Say I have hundreds of text files like this example :
NAME
John Doe
DATE OF BIRTH
1992-02-16
BIO
THIS is
a PRETTY
long sentence
without ANY structure
HOBBIES
//..etc..
NAME, DATE OF BIRTH, BIO, and HOBBIES (and others) are always there, but text content and the number of lines between them can sometimes change.
I want to iterate through the file and store the string between each of these keys. For example, a variable called Name should contain the value stored between 'NAME' and 'DATE OF BIRTH'.
This is what I turned up with :
lines = f.readlines()
for line_number, line in enumerate(lines):
if "NAME" in line:
name = lines[line_number + 1] # In all files, Name is one line long.
elif "DATE OF BIRTH" in line:
date = lines[line_number + 2] # Date is also always two lines after
elif "BIO" in line:
for x in range(line_number + 1, line_number + 20): # Length of other data can be randomly bigger
if "HOBBIES" not in lines[x]:
bio += lines[x]
else:
break
elif "HOBBIES" in line:
#...
This works well enough, but I feel like instead of using many double loops, there must be a smarter and less hacky way to do it.

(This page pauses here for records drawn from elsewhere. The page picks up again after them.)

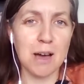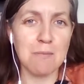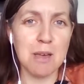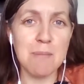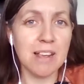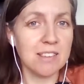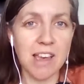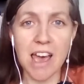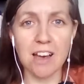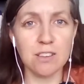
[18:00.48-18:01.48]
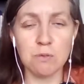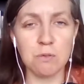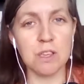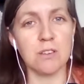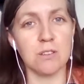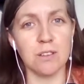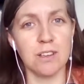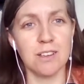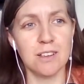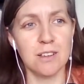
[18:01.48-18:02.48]
it makes the house feel
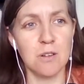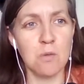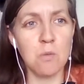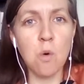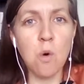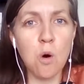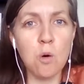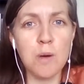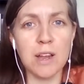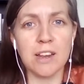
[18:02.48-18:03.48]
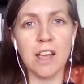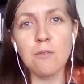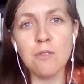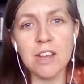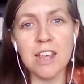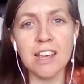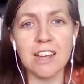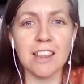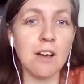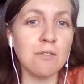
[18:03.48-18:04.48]
warm and comforting
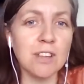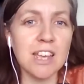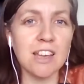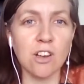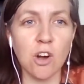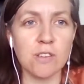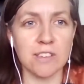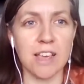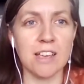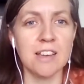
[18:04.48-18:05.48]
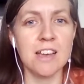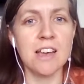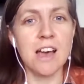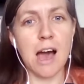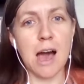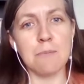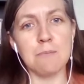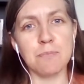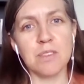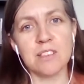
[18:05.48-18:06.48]
and lovely and cozy.
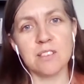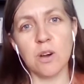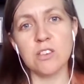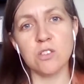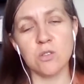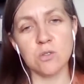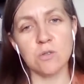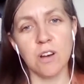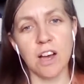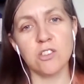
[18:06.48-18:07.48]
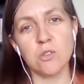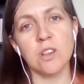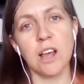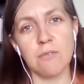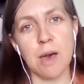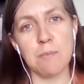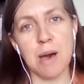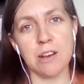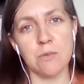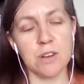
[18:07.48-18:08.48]
So I do love that
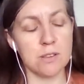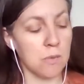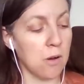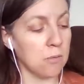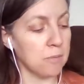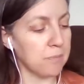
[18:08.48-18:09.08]
part of it as well.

I'm looking for a general solution where NAME would store everything until DATE OF BIRTH, and BIO would store everything until HOBBIES, etc. With the intention of cleaning up and removing extra white lintes later.
Is it possible?
Edit : While I was reading through the answers, I realized I forgot a really significant detail, the keys will sometimes be repeated (in the same order).

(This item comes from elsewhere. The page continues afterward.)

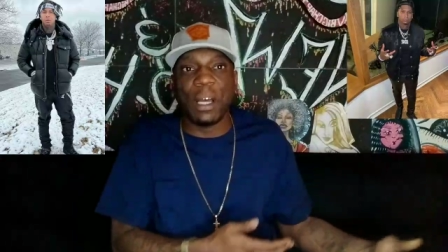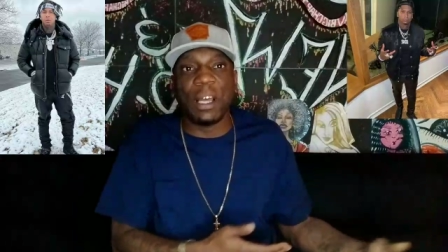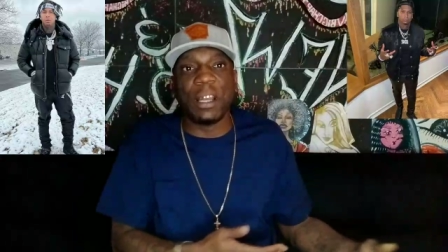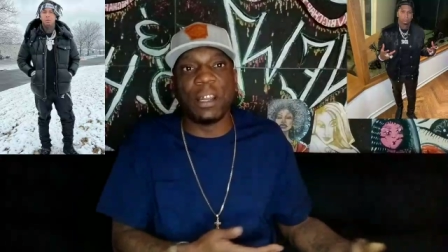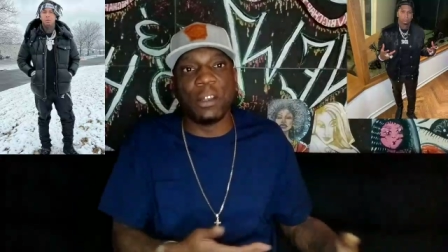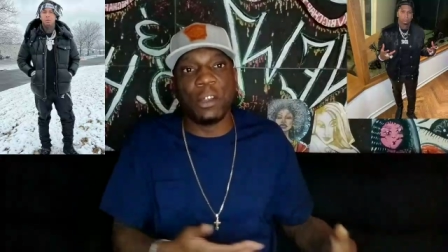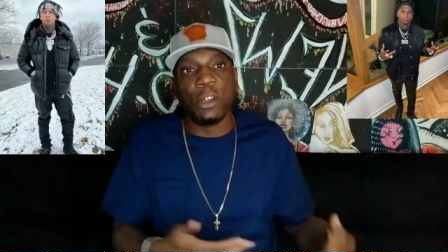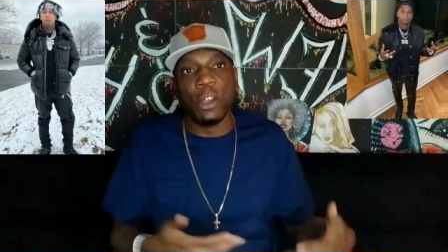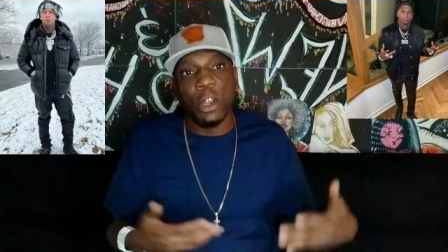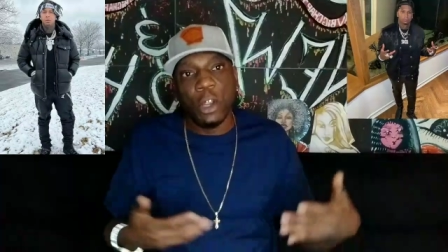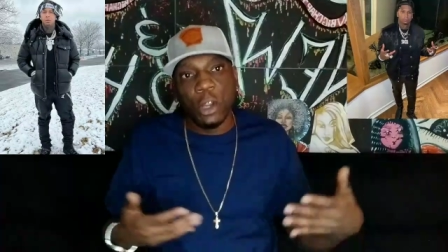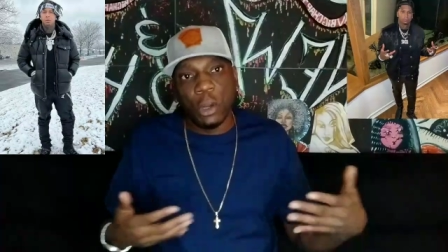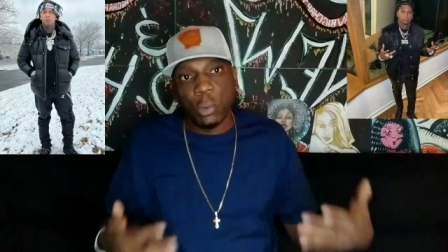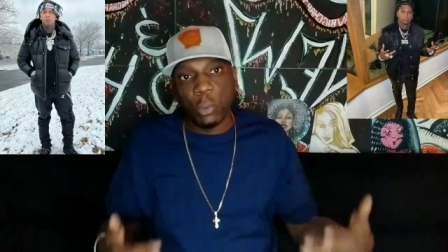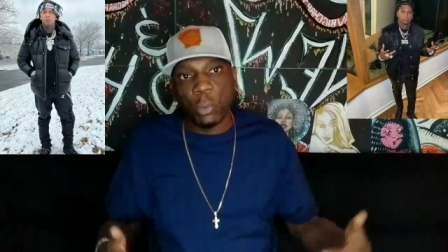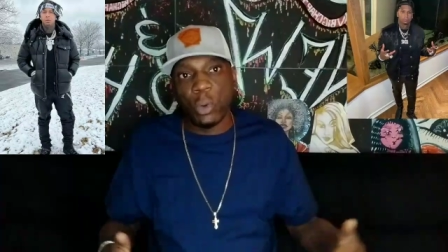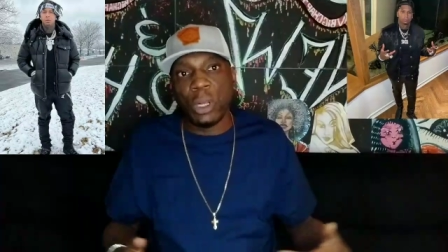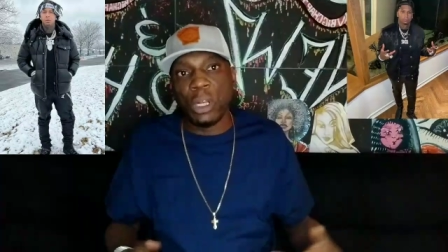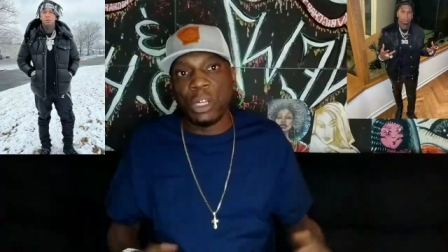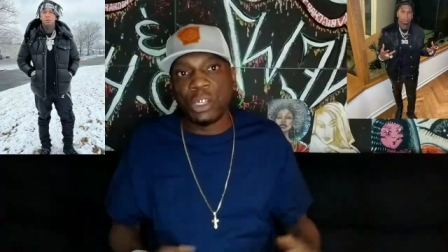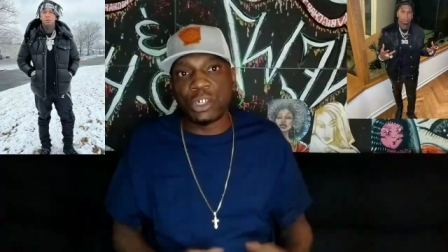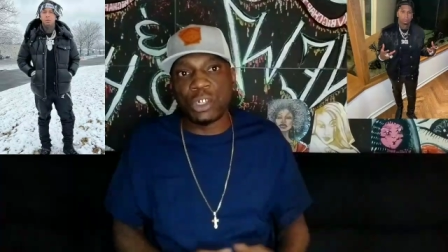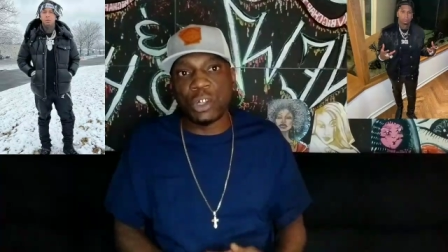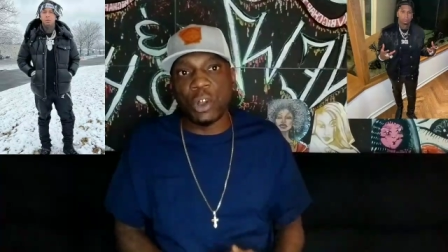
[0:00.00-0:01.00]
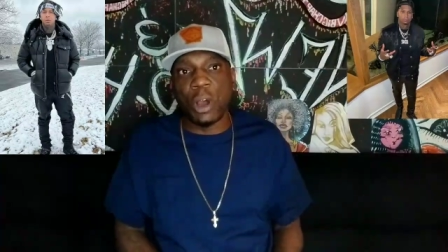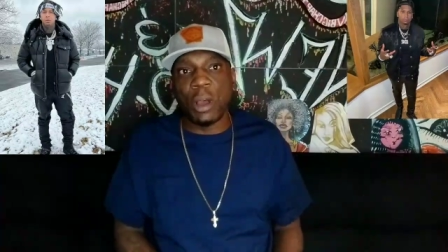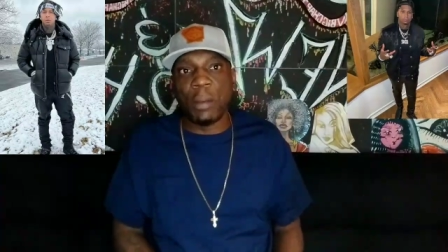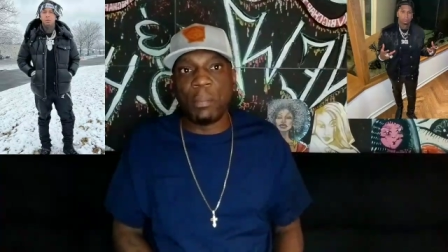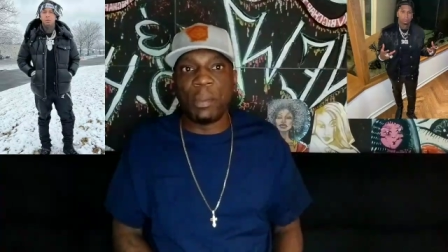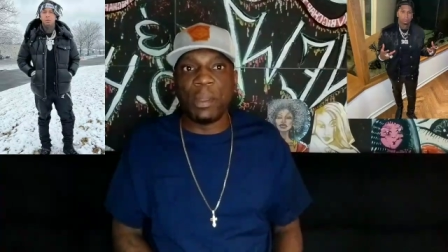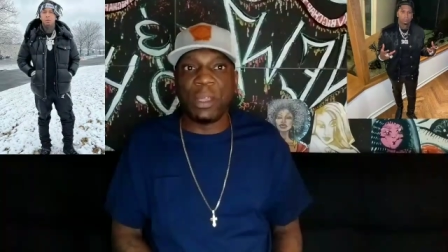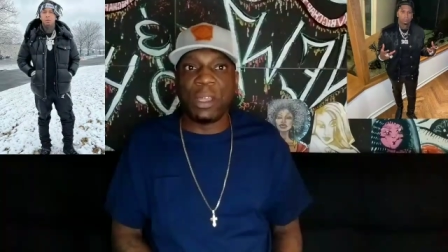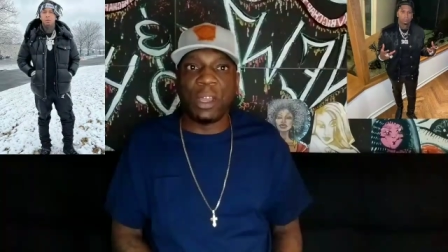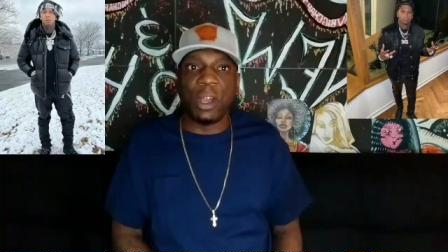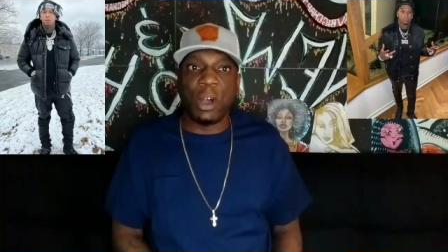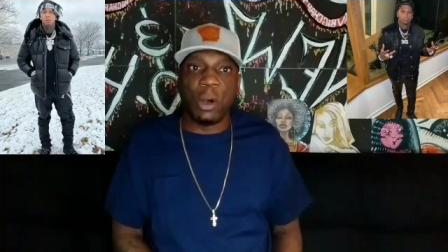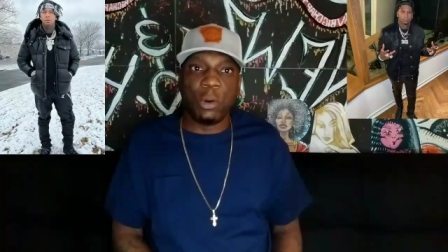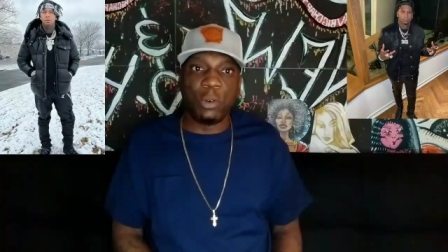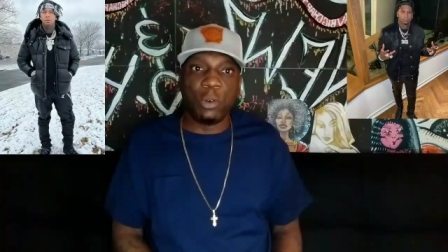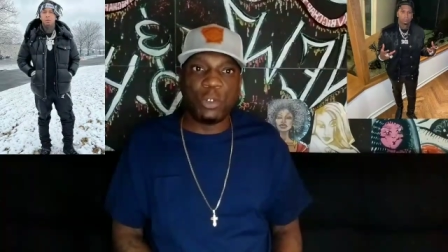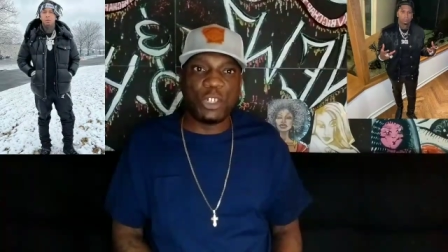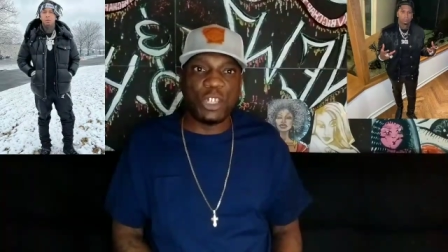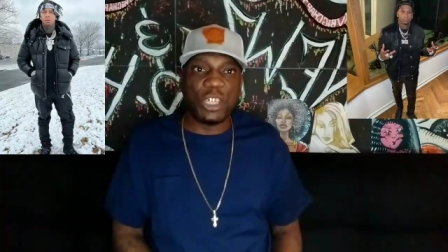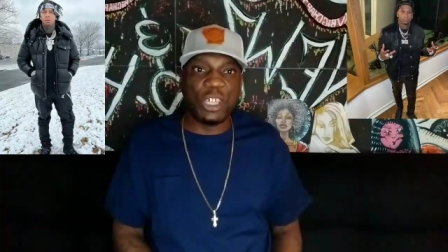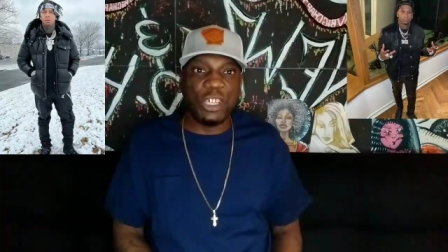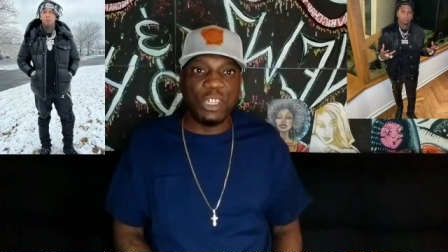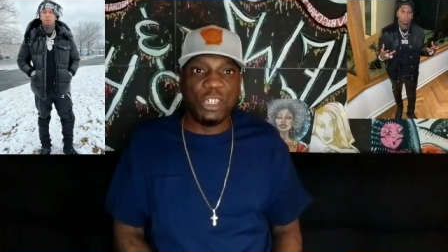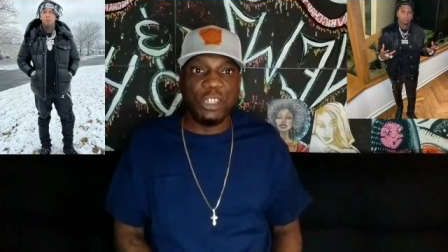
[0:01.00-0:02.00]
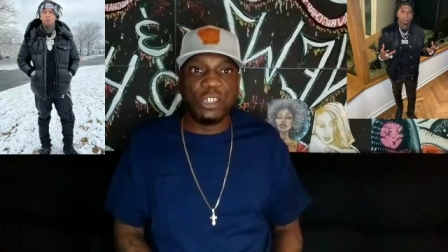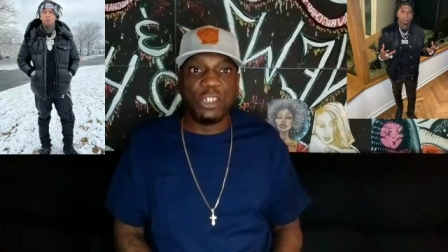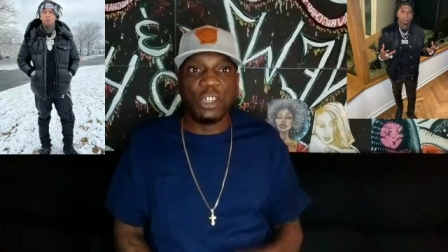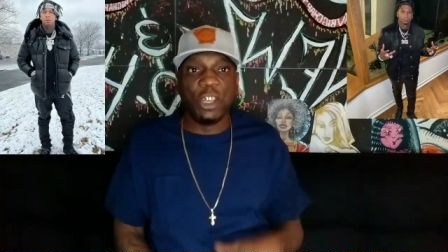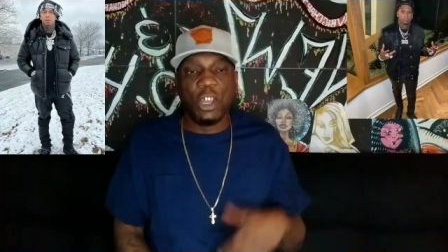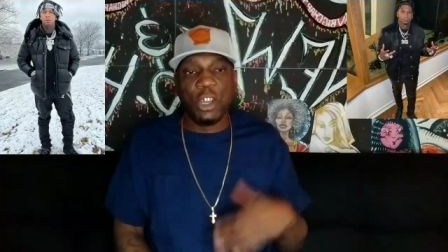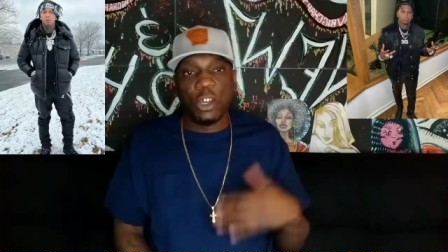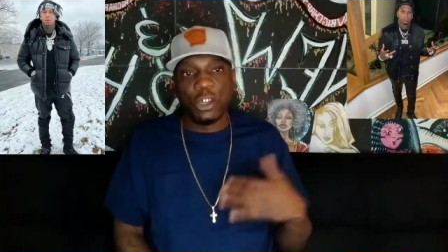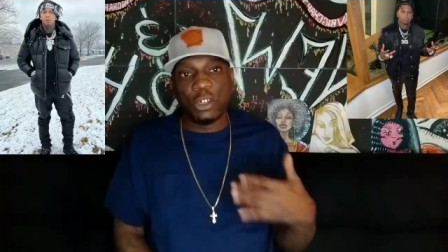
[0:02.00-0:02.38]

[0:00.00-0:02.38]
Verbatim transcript: money really start being OGs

That is, a single text file can contain more than one person. A list of persons should be created. The key Name signals the start of a new person.

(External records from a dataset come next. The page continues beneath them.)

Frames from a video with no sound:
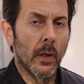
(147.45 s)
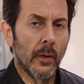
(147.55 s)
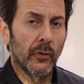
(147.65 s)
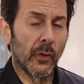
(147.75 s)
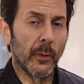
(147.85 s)

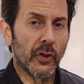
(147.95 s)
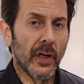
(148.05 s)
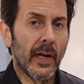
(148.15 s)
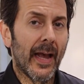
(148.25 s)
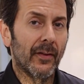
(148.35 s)
So the
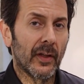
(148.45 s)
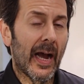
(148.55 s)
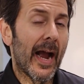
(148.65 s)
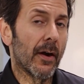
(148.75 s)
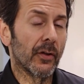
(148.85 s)
machine has a
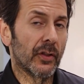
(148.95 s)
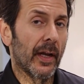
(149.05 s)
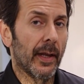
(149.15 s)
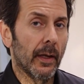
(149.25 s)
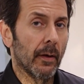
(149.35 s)
higher
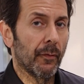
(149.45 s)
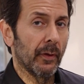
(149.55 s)
setting forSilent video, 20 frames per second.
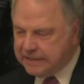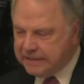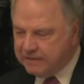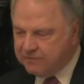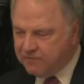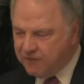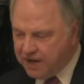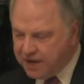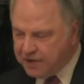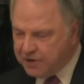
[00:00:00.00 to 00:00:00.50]

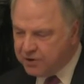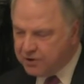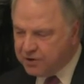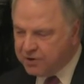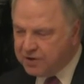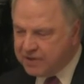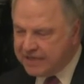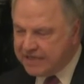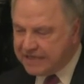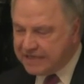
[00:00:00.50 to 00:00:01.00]
invite
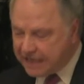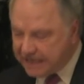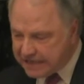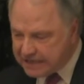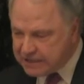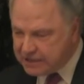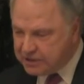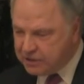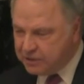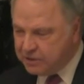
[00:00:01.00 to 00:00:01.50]
her,
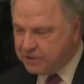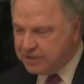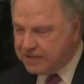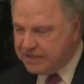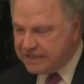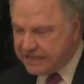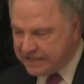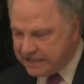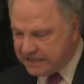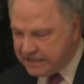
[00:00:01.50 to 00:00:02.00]
entice her,
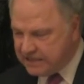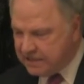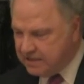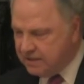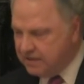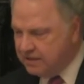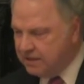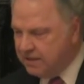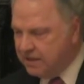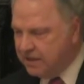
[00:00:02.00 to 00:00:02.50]
insist
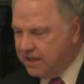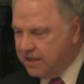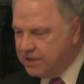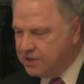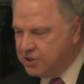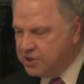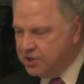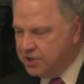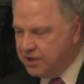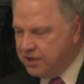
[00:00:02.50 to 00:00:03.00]

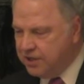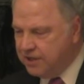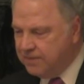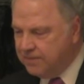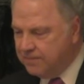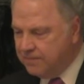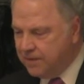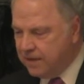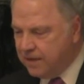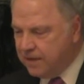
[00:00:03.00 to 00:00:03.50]
that she
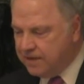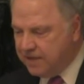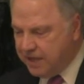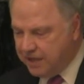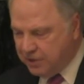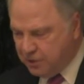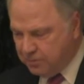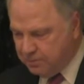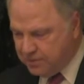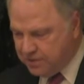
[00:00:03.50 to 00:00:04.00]

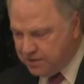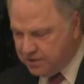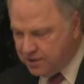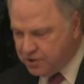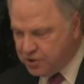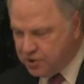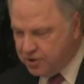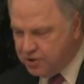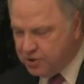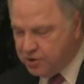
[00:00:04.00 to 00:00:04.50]
take the
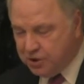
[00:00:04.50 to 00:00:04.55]
position.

I did it storing everything in a dictionary, see code below.
f = open("test.txt")
lines = f.readlines()
dict_text = {"NAME":[], "DATEOFBIRTH":[], "BIO":[]}
for line_number, line in enumerate(lines):
if not ("NAME" in line or "DATE OF BIRTH" in line or "BIO" in line):
text = line.replace("\n","")
dict_text[location].append(text)
else:
location = "".join((line.split()))